FIGS. 7 and 8 show difference between the tilting plate type compressor 1 and a conventional one. The diameter of the sleeve 13 in the tilting plate type compressor 1 is made smaller drastically than that of the sleeve 61 (indicated by two-dotted chain line in FIGS. 7 and 8) in the conventional one shown in FIGS. 11 to 13 because the sleeve 13 contacts with the stopper 15 at the flanges 17. The tilting plate type compressor 1 can be shortened in its axial direction because the end 19 of the sleeve 13 is made entered into the recess 21 under a condition where the flanges 17 contacts with the stopper 15.

Although the flanges 17 are both sides of the sleeve 13 with interposing the through hole 43 therebetween as shown in FIGS. 4 to 6, the sleeve 13 can be made by a one-chucking process together to form the flanges 17 and other portions at one time with low cost. Therefore, distance between the end 19 and the flanges 17 can be finished with extremely high accuracy.

Next, advantages of the tilting plate type compressor 1 that is configured as described above will be explained.

Since the position of the sleeve 13 is fixed by contacting the flanges 17 with the stopper 15, the diameter of the sleeve 13 can be made smaller than that of a conventional one and thereby downsizing can be achieved. Therefore, growing large of the journal 45 and the tilting plate type compressor 1 itself can be prevented and excessive discharging due to positioning fluctuation of the pistons 7 can be prevented.

Since the flanges 17 of the sleeve 13 are contacted with the stopper 15, contacting noise can be made smaller than that in a conventional one and adhesion of the sleeve 13 and the stopper 15 can be reduced.
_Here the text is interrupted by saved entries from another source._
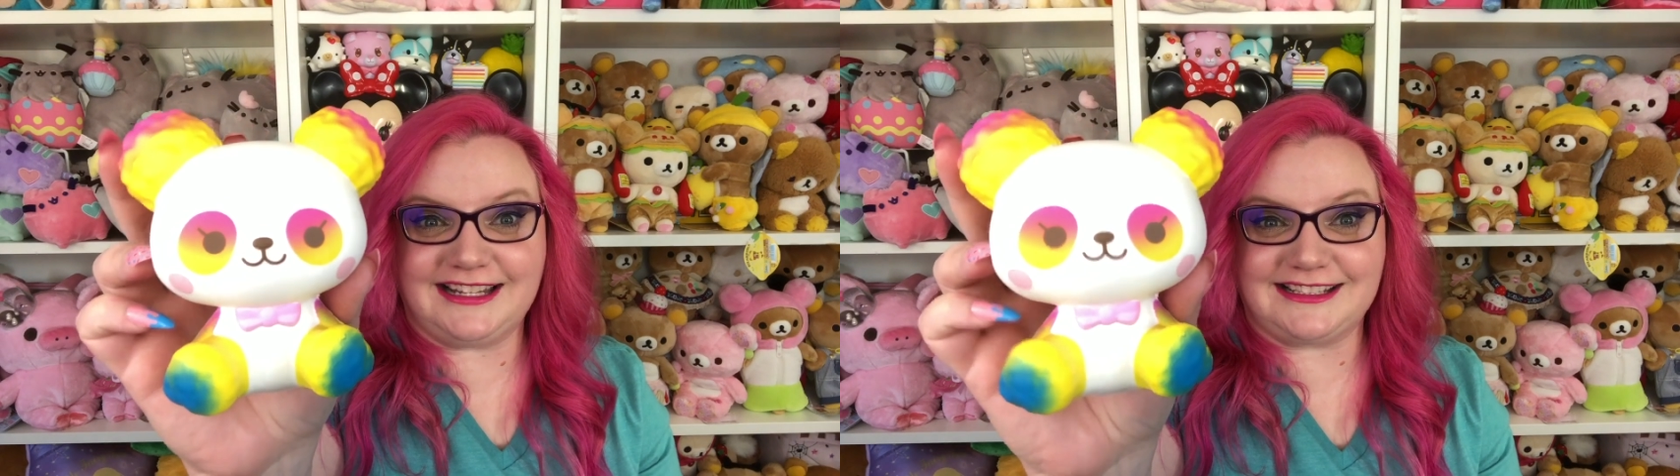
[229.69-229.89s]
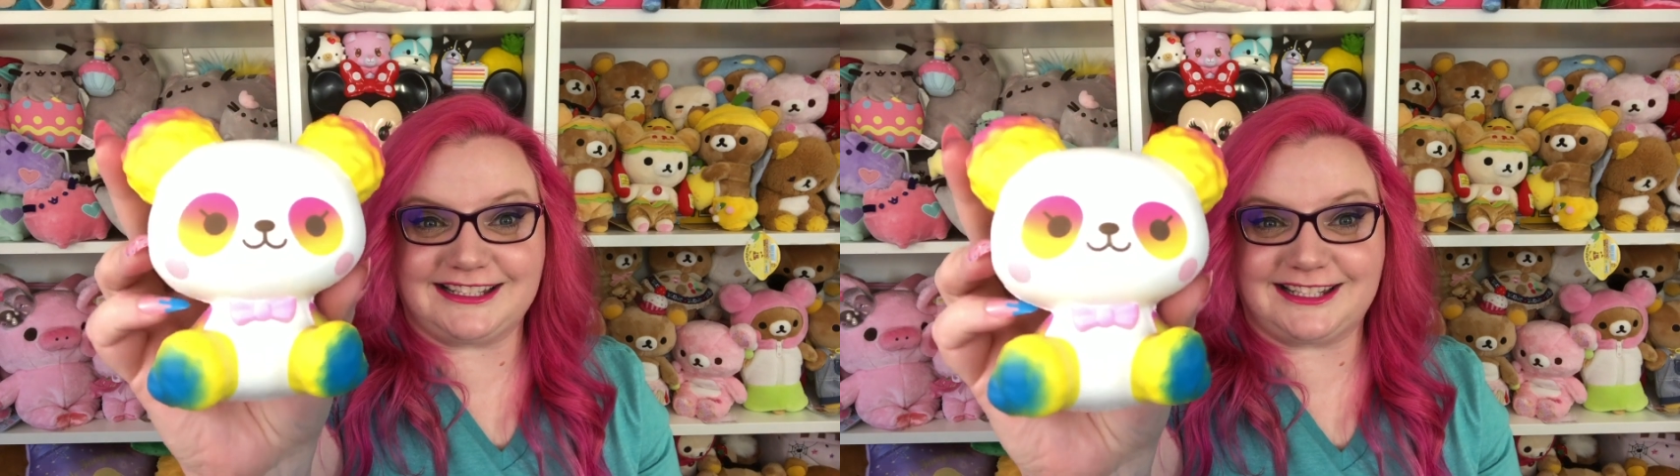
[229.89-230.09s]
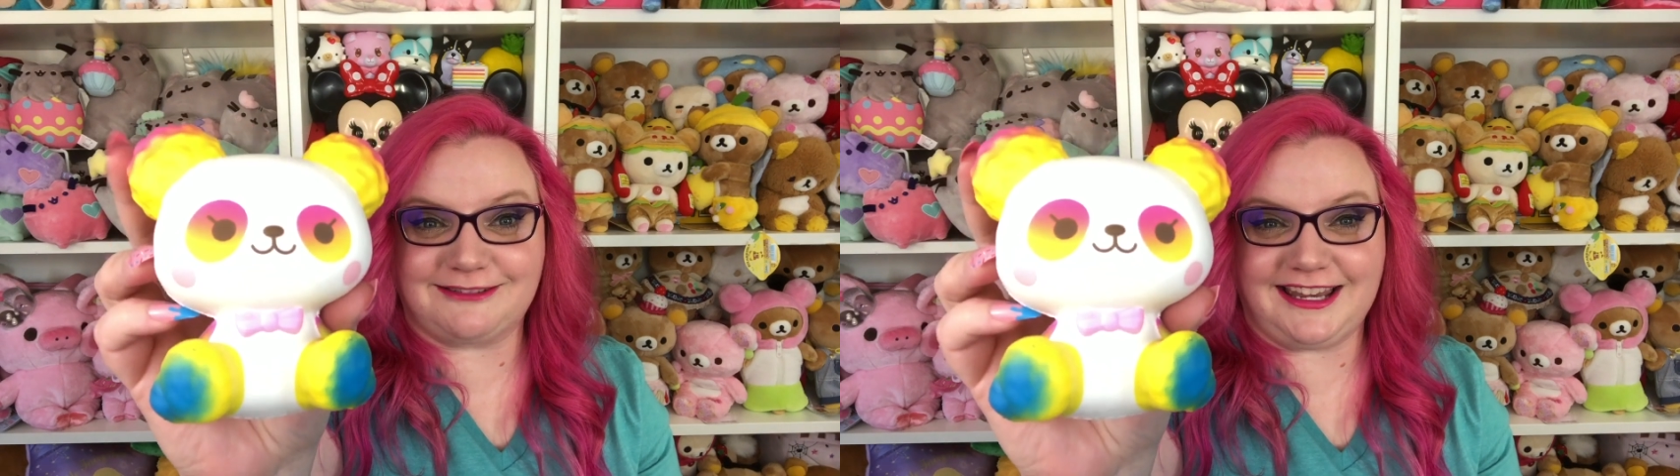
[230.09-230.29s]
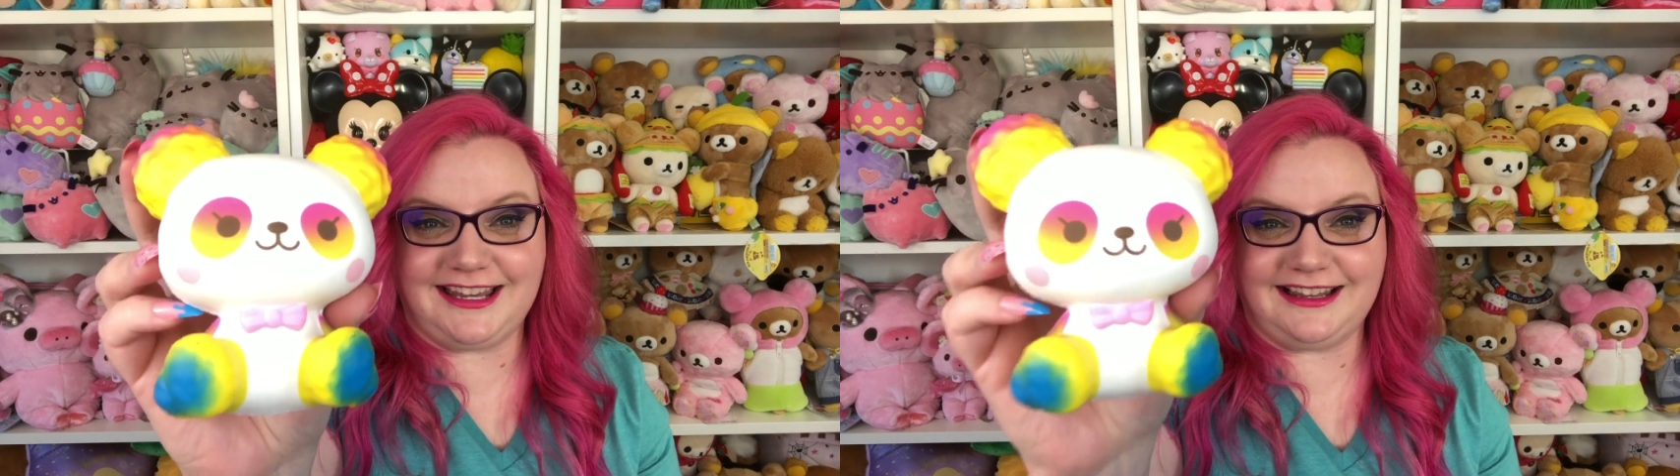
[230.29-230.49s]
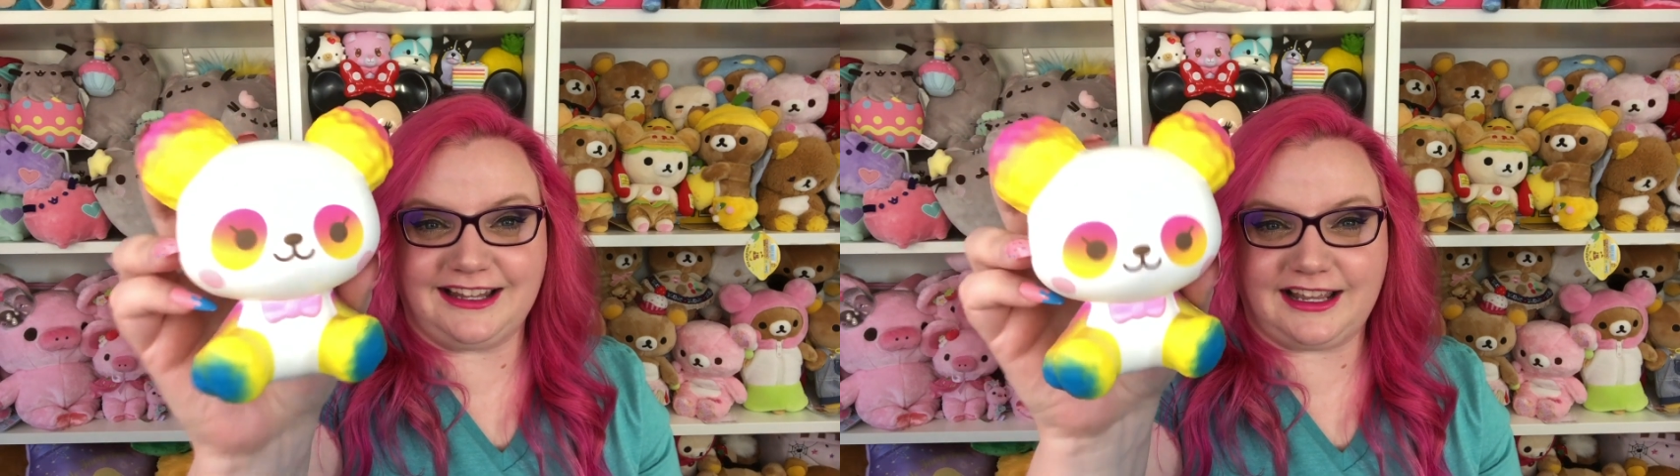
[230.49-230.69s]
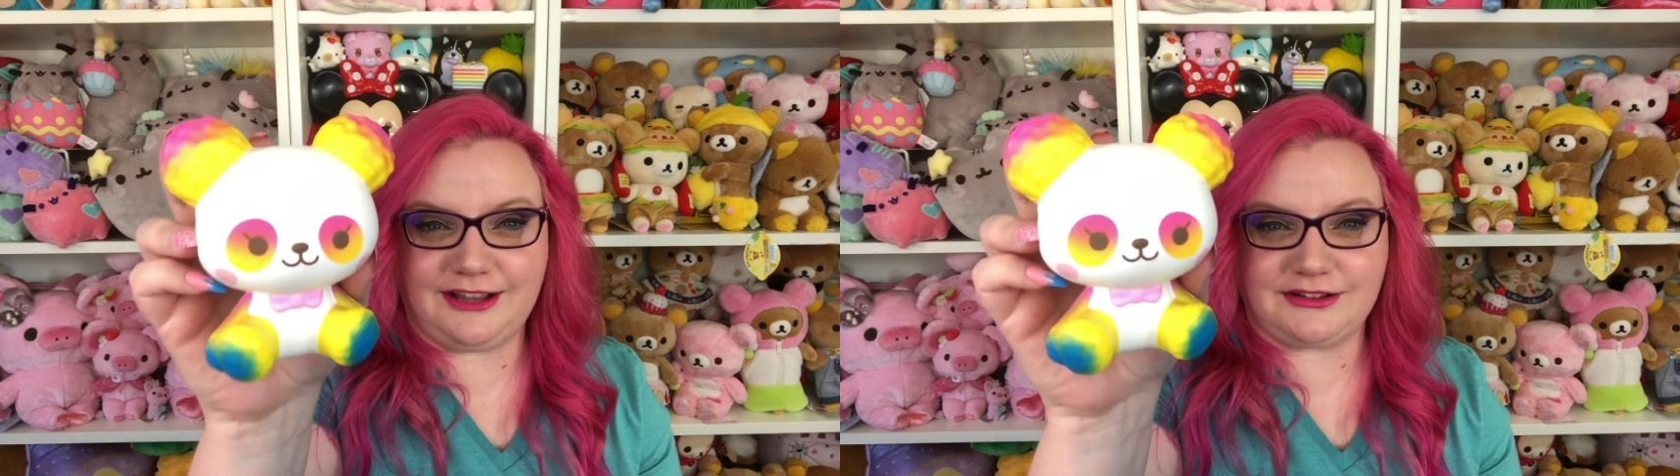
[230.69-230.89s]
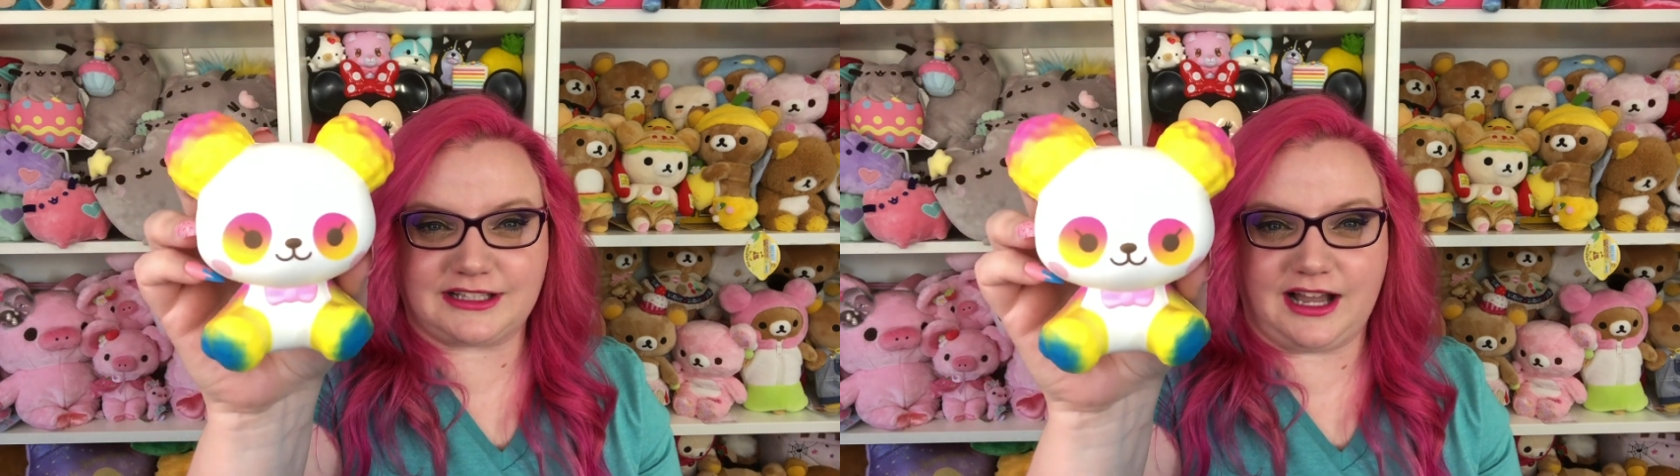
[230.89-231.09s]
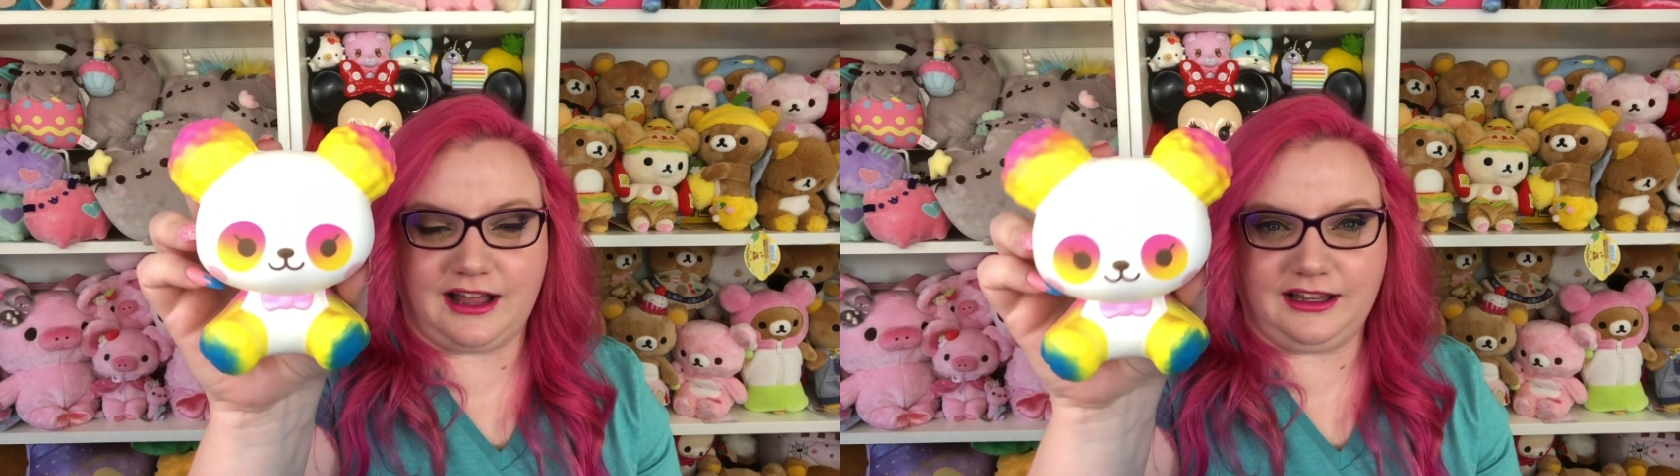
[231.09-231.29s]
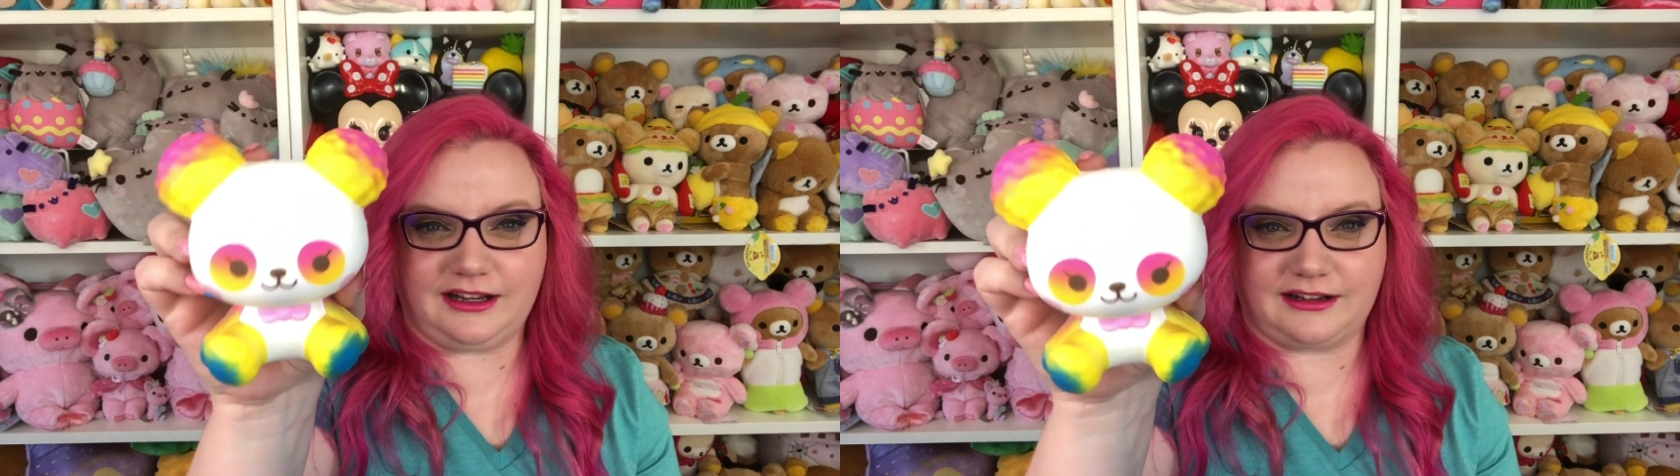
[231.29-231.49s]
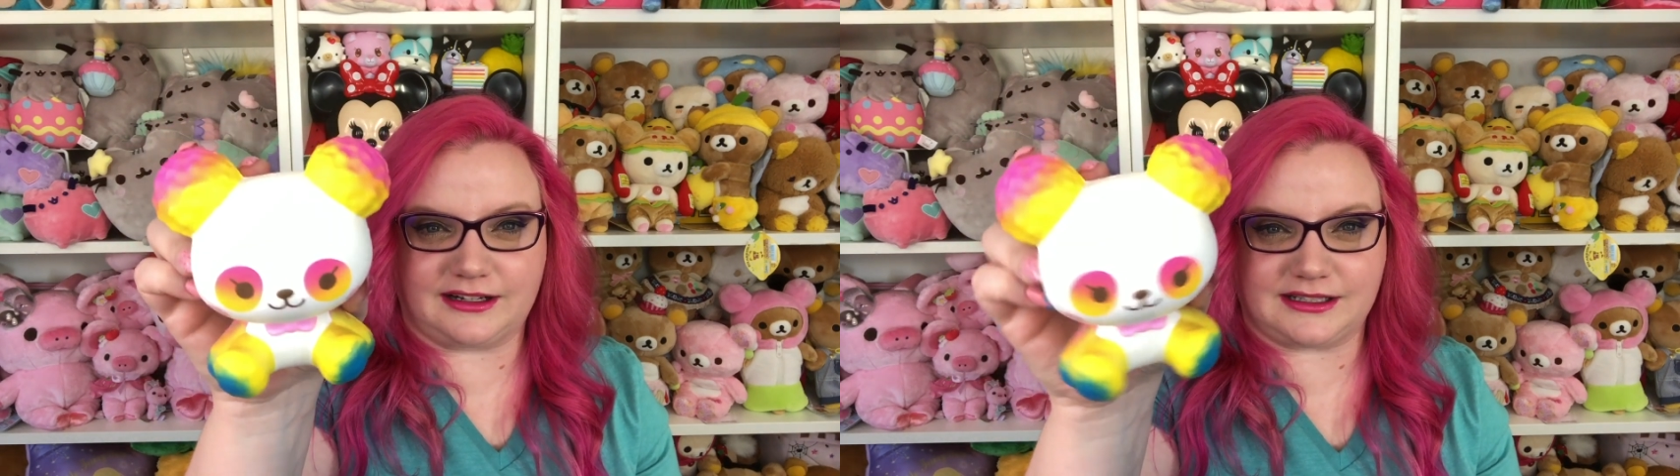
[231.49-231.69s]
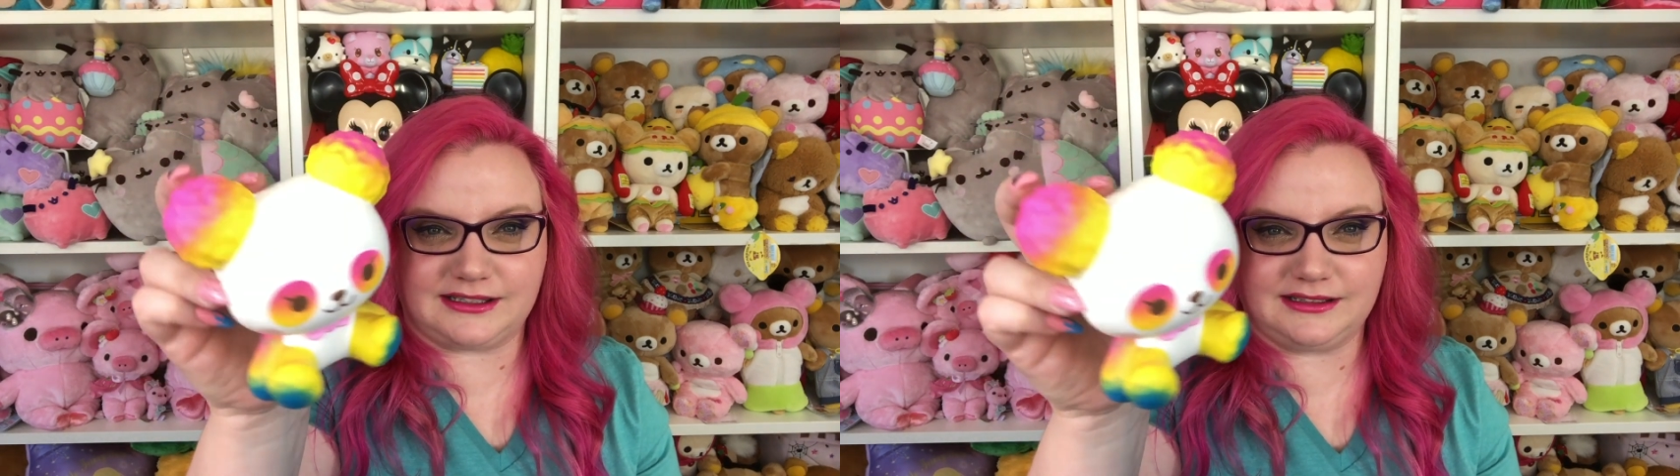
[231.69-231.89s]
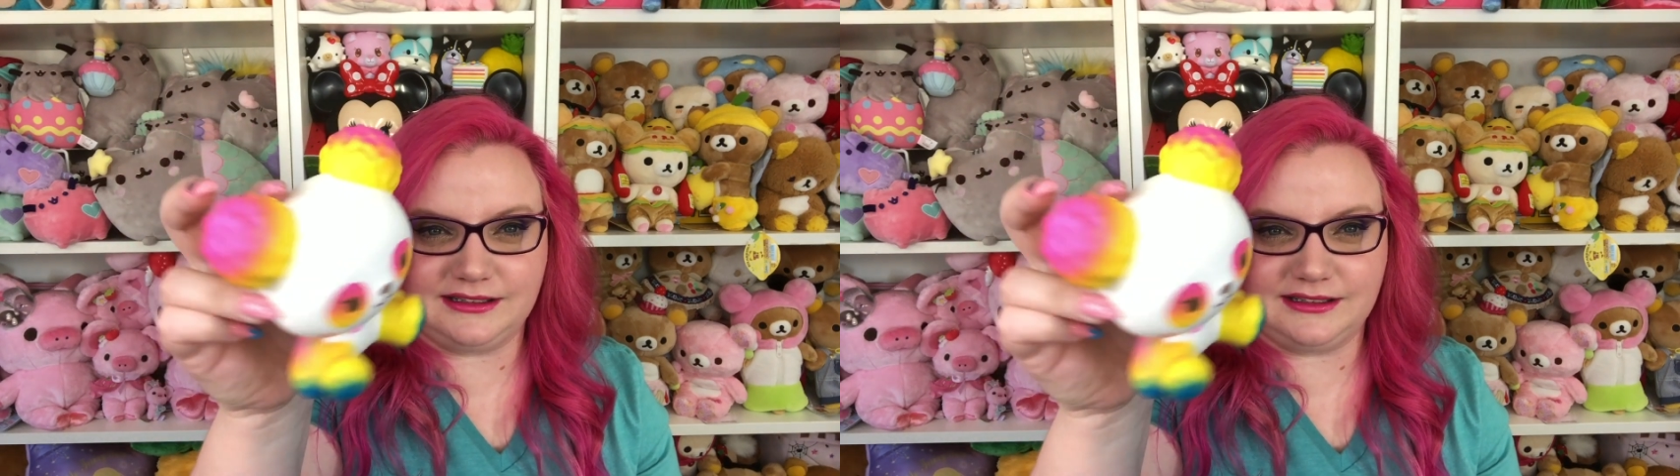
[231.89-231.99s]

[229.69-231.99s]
and sweet. Look at those colors.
In addition, resistance when increasing the discharge amount can also be prevented.

Since the end 19 of the sleeve 13 is made entered into the recess 21 of the stopper 15, the tilting plate type compressor 1 can shorten its axial length by this entered amount and thereby can be downsized.

Since distance between the end 19 and the flanges 17 can be finished with extremely high accuracy, fixing position of the sleeve 13 (the tilting plate 5) can be controlled with high accuracy to control the discharge amount with high accuracy.

Note that the present invention is not limited to the above-explained embodiments and can take various modification within a technical scope of the present invention.

For example, the flanges 17 of the sleeve 13 can be formed only with portions to be contacted with the stopper 15 as shown in FIG. 9. Therefore, its manufacturing cost can be reduced.